Collected data -
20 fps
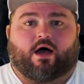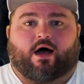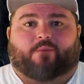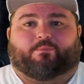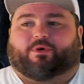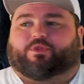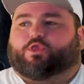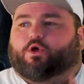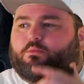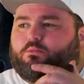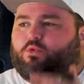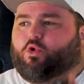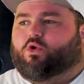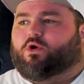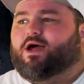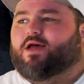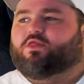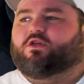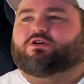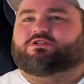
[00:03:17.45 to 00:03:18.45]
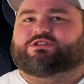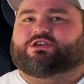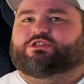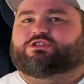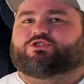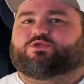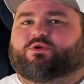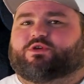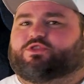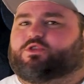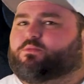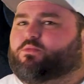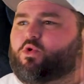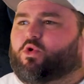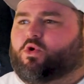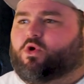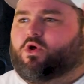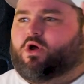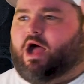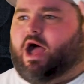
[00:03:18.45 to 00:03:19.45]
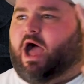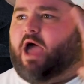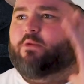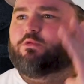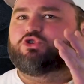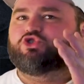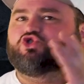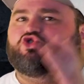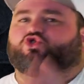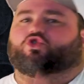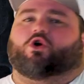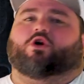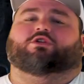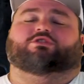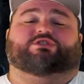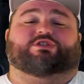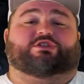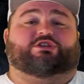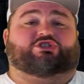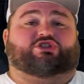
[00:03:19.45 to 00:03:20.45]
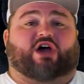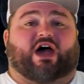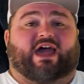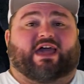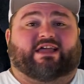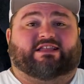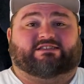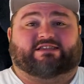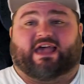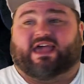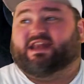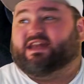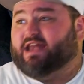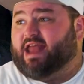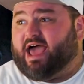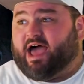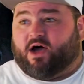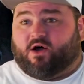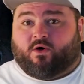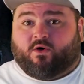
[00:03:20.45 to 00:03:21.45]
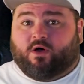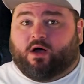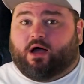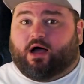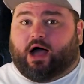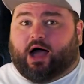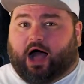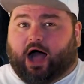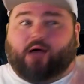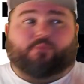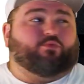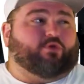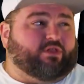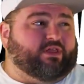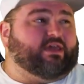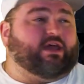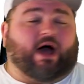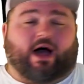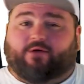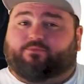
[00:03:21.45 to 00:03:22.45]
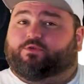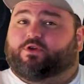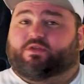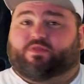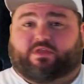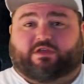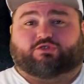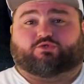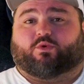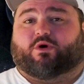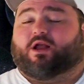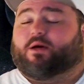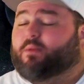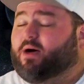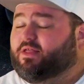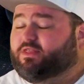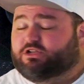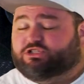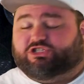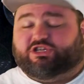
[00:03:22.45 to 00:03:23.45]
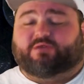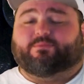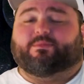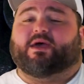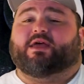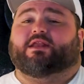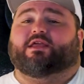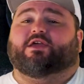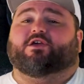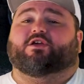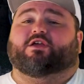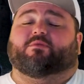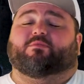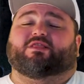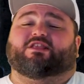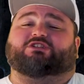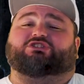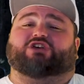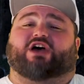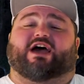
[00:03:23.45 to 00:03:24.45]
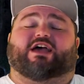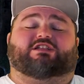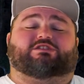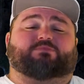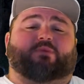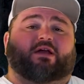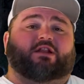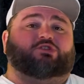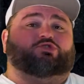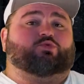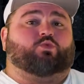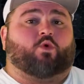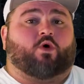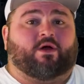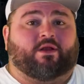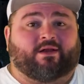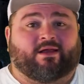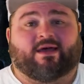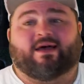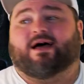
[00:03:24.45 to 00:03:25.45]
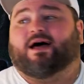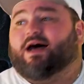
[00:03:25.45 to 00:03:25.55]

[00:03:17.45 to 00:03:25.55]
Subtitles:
But the more I looked into it, the more I was drawn to the Giants. And now I'm really confident in this one. I'm on the G-men here. Give me the Giants minus 1.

PROBLEM TO WORK ON -
Exactly as written, give the entries above again, with no images.

RESPONSE TO THIS TASK -
20 fps
[00:03:17.45 to 00:03:18.45]
[00:03:18.45 to 00:03:19.45]
[00:03:19.45 to 00:03:20.45]
[00:03:20.45 to 00:03:21.45]
[00:03:21.45 to 00:03:22.45]
[00:03:22.45 to 00:03:23.45]
[00:03:23.45 to 00:03:24.45]
[00:03:24.45 to 00:03:25.45]
[00:03:25.45 to 00:03:25.55]

[00:03:17.45 to 00:03:25.55]
Subtitles:
But the more I looked into it, the more I was drawn to the Giants. And now I'm really confident in this one. I'm on the G-men here. Give me the Giants minus 1.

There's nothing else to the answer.